Residual heterogeneity variance was examined via funnel plots for each pooled analyses (Figure S1) and for the overall analysis (Figure S2). Egger’s test was statistically significant for asymmetry for OS (p = 0.008), but not for PFS (p = 0.169) coherent with funnel plot examination.
Pooled OR analysis revealed that anti-PD-L1 agents in urothelial cancer had a higher risk of irAEs (OR: 1.13; 95% CI: 0.86–1.49; p = 0.41), while pembrolizumab in NSCLC caused fewer irAEs than nivolumab (OR: 0.32; 95% CI: 0.32–1.02; p = 0.09).

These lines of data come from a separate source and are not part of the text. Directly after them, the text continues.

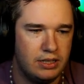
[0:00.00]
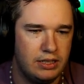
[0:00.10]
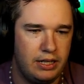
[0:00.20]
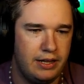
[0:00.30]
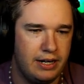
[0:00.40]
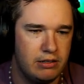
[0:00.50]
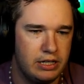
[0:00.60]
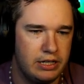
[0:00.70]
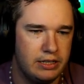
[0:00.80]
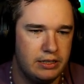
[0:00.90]
in the
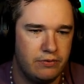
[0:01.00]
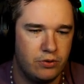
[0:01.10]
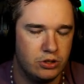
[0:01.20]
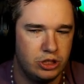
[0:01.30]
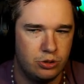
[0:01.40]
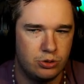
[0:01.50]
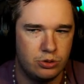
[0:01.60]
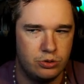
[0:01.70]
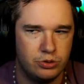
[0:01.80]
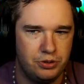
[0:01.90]
area for a
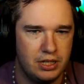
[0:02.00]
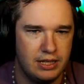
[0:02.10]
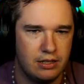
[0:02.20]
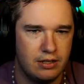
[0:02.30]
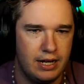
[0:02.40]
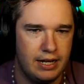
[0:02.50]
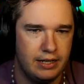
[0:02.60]
chokehold you think they're at,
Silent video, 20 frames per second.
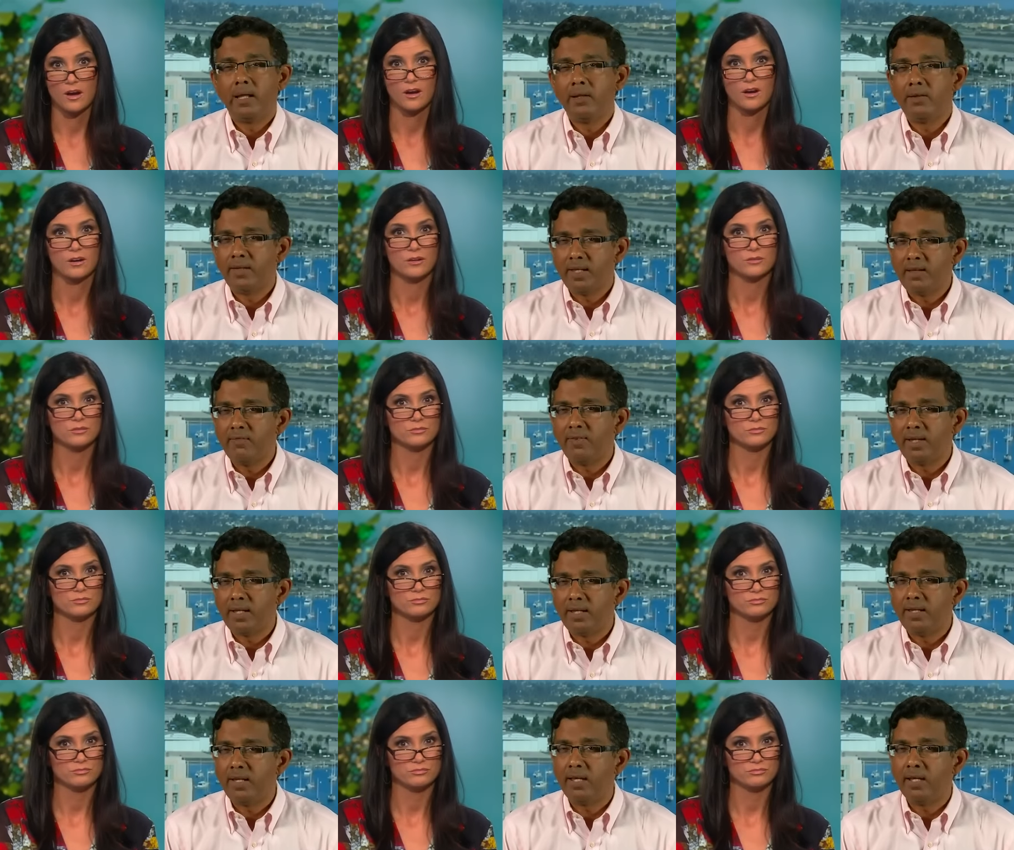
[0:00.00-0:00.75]
Speaker 1: in
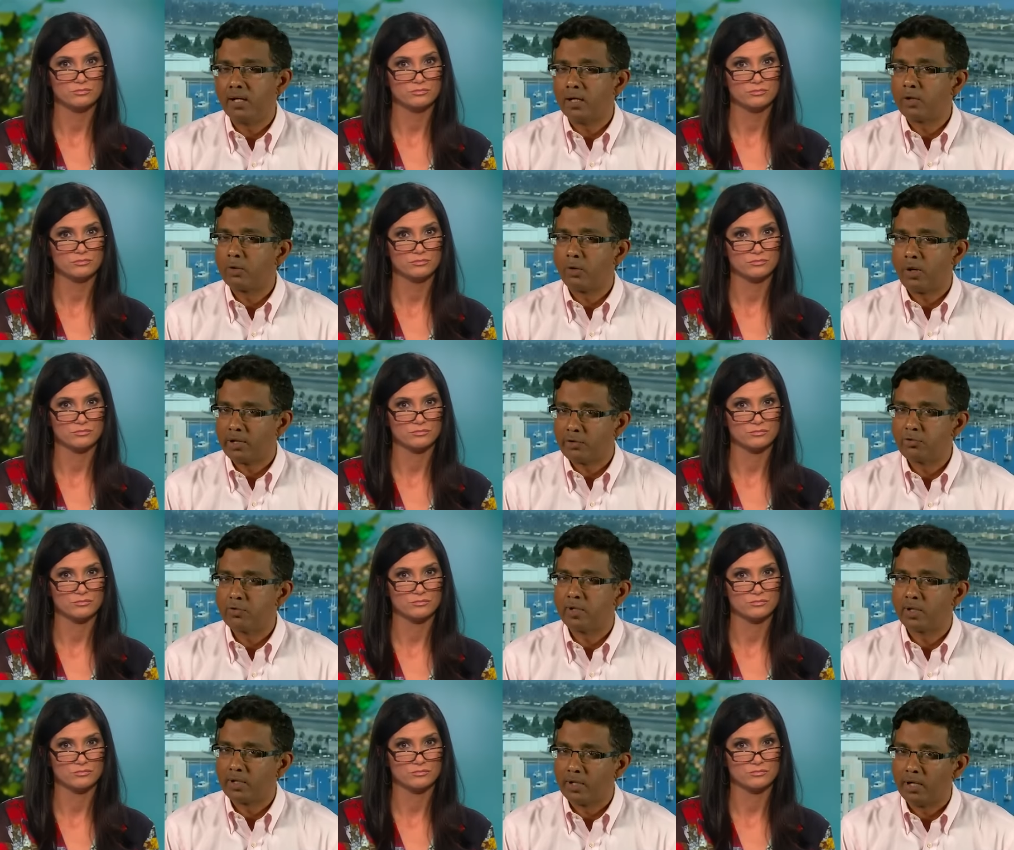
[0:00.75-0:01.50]
DVD
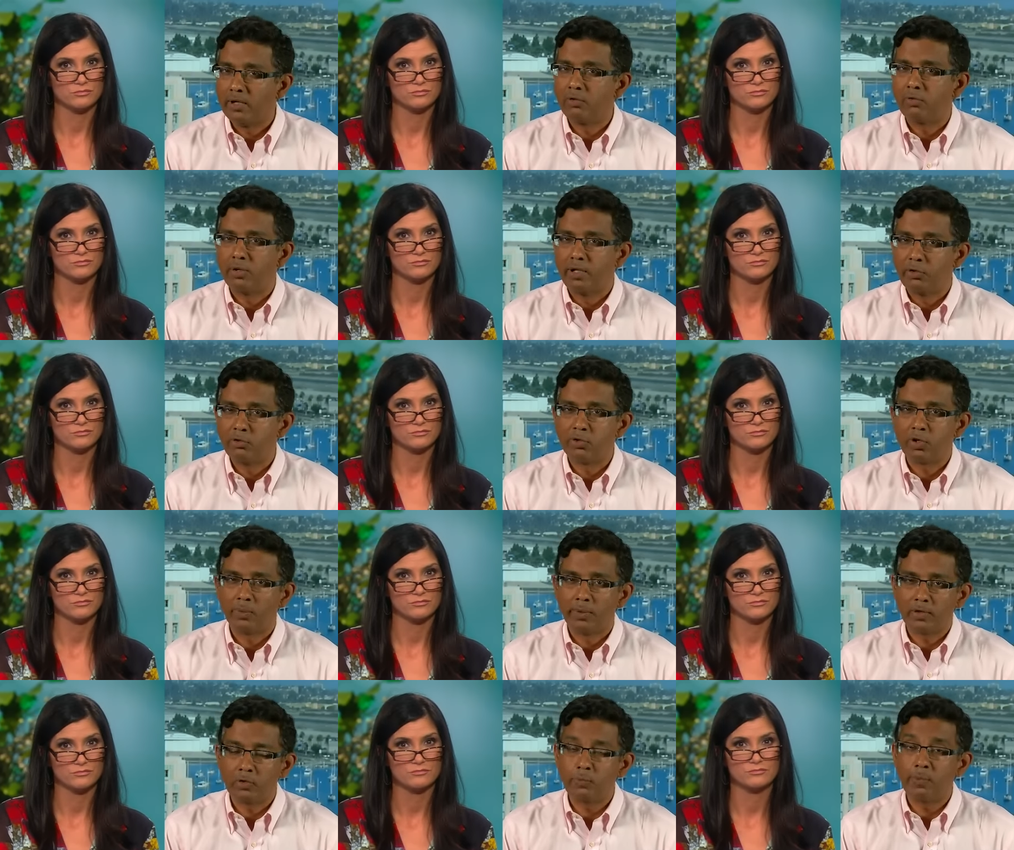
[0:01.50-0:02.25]
across the country.
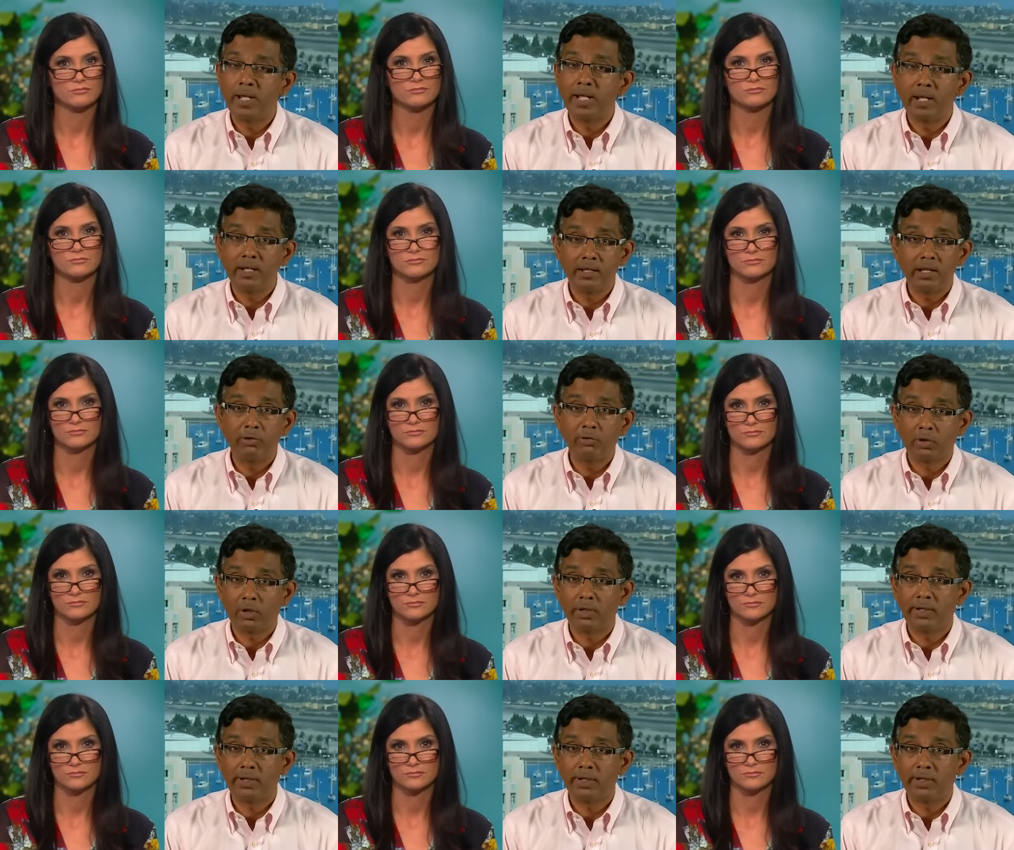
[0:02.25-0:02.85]
So it's been in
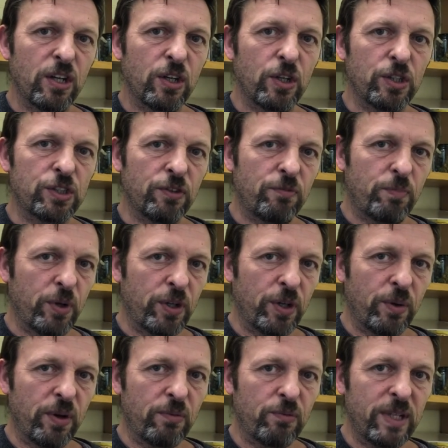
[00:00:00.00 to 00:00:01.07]
could have put
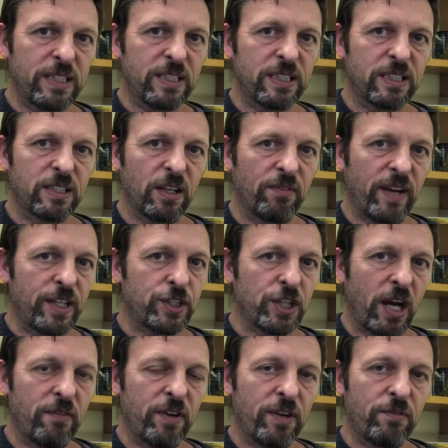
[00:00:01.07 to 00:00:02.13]
you at risk of
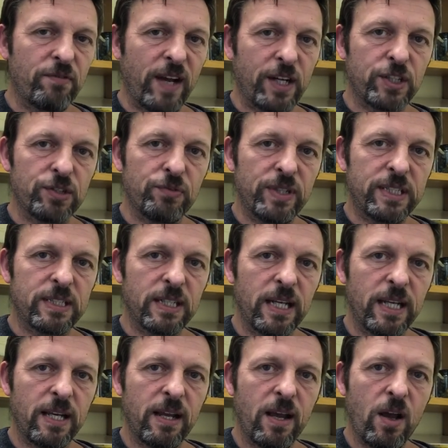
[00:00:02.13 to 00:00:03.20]
HIV infection
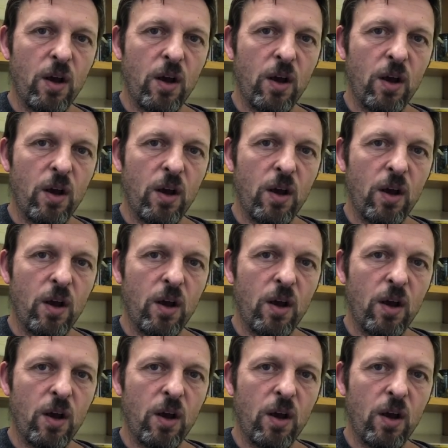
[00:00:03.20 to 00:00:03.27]
recently?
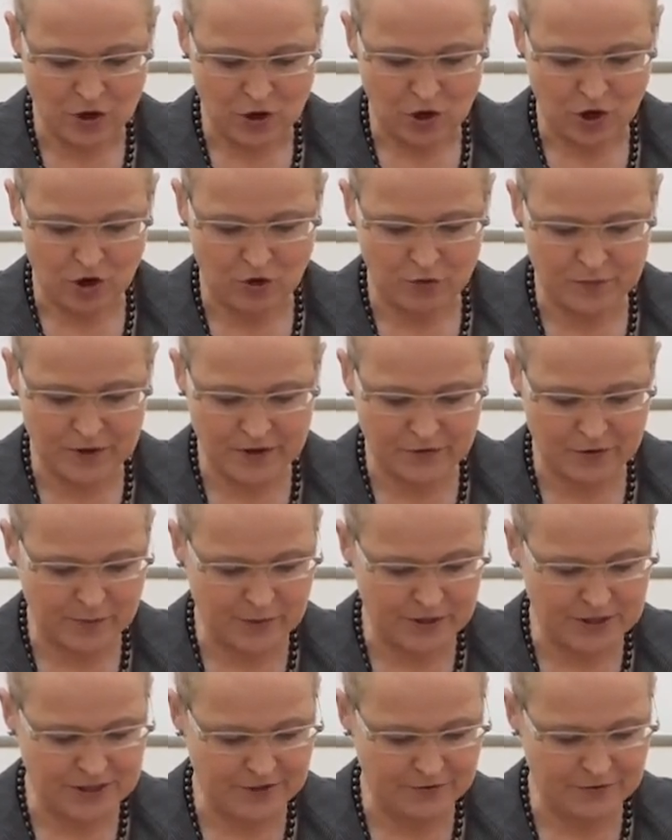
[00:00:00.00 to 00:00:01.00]
of
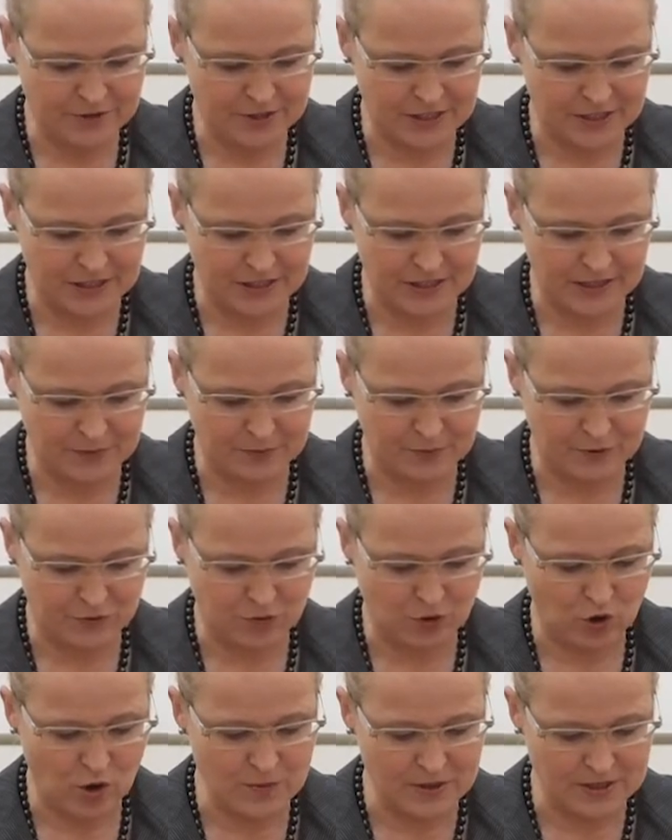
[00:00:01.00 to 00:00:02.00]
performativity and
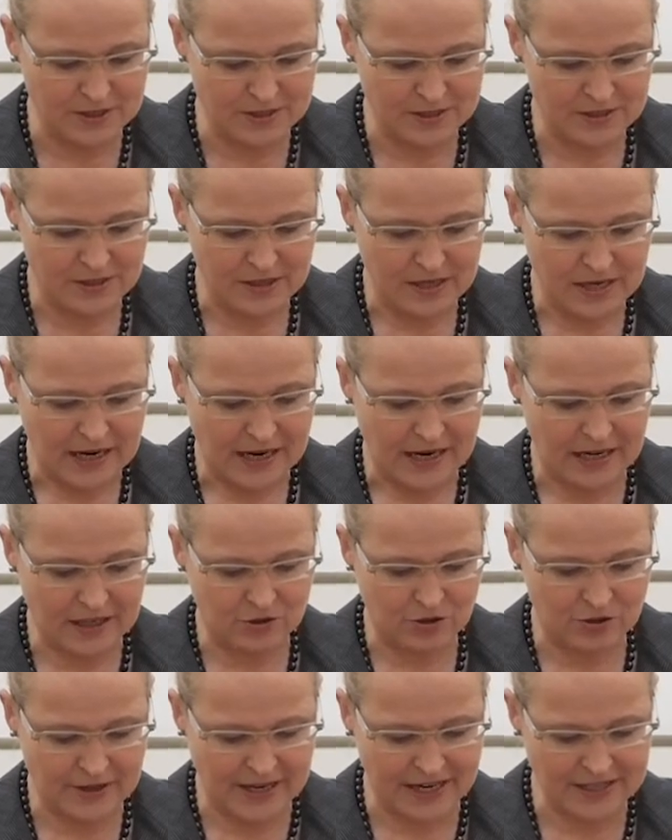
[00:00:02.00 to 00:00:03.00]
performance are
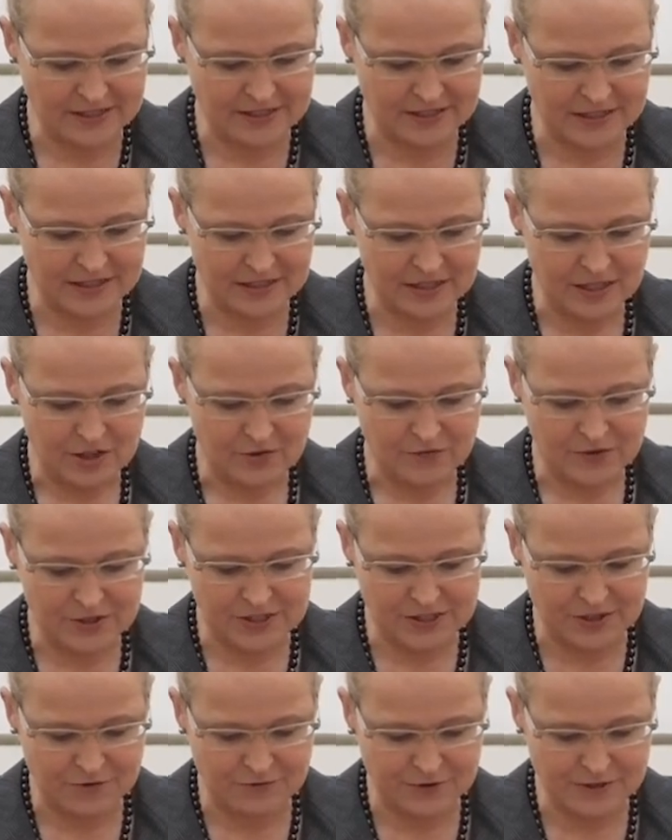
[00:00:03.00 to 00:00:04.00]
connected with
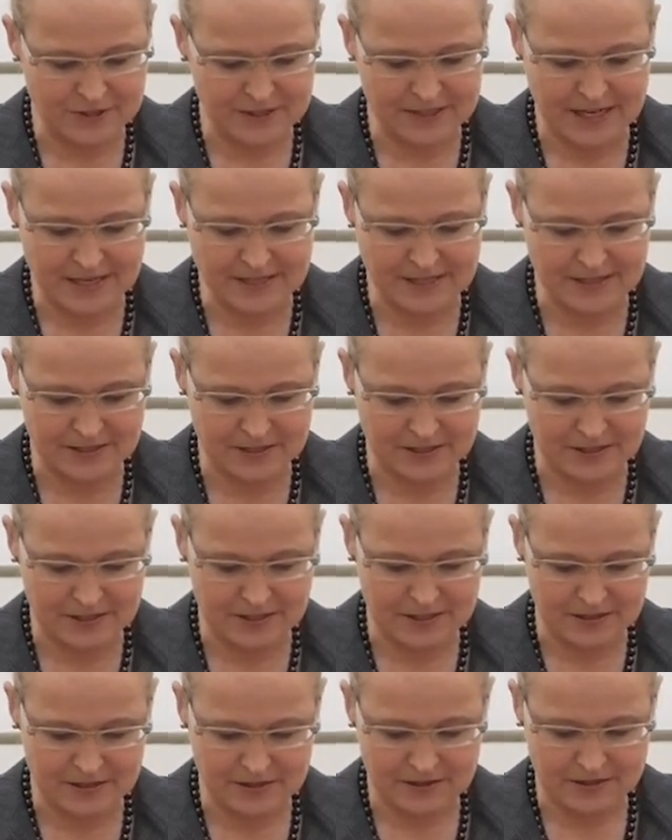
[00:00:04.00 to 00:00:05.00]
different
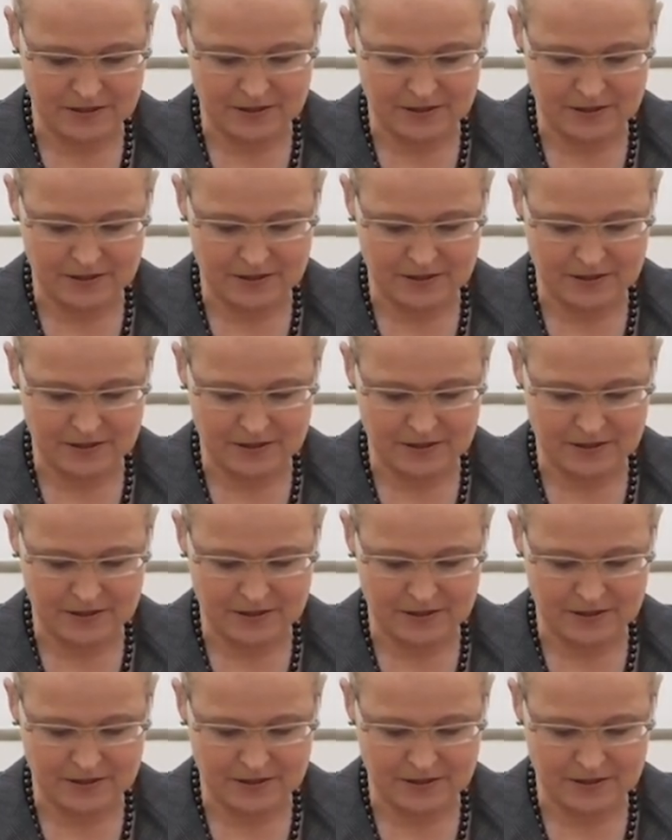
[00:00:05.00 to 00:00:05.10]
tendencies.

Further subgroup analysis linked grade 3–4 endocrine irAEs with anti-PD-L1 agents in urothelial cancer (OR: 6.23; 95% CI: 2.98–13.1; p < 0.01), as well as with pembrolizumab in NSCLC (OR: 2.78; 95% CI: 0.97–7.31; p = 0.07) and melanoma (OR: 2.06; 95% CI: 1.18–3.73; p = 0.015; Figure S3).
In the univariate meta-regression model including all 43 studies, HR for PFS was not significantly associated with OR for adverse events (estimate = 0.20, 95% CI: −0.10 to 0.51; p = 0.193). This model explained less than 1% of between-study heterogeneity (R2 = 0.64%), with substantial residual heterogeneity (τ2 = 0.53; I2 = 96.7%; Figure S4).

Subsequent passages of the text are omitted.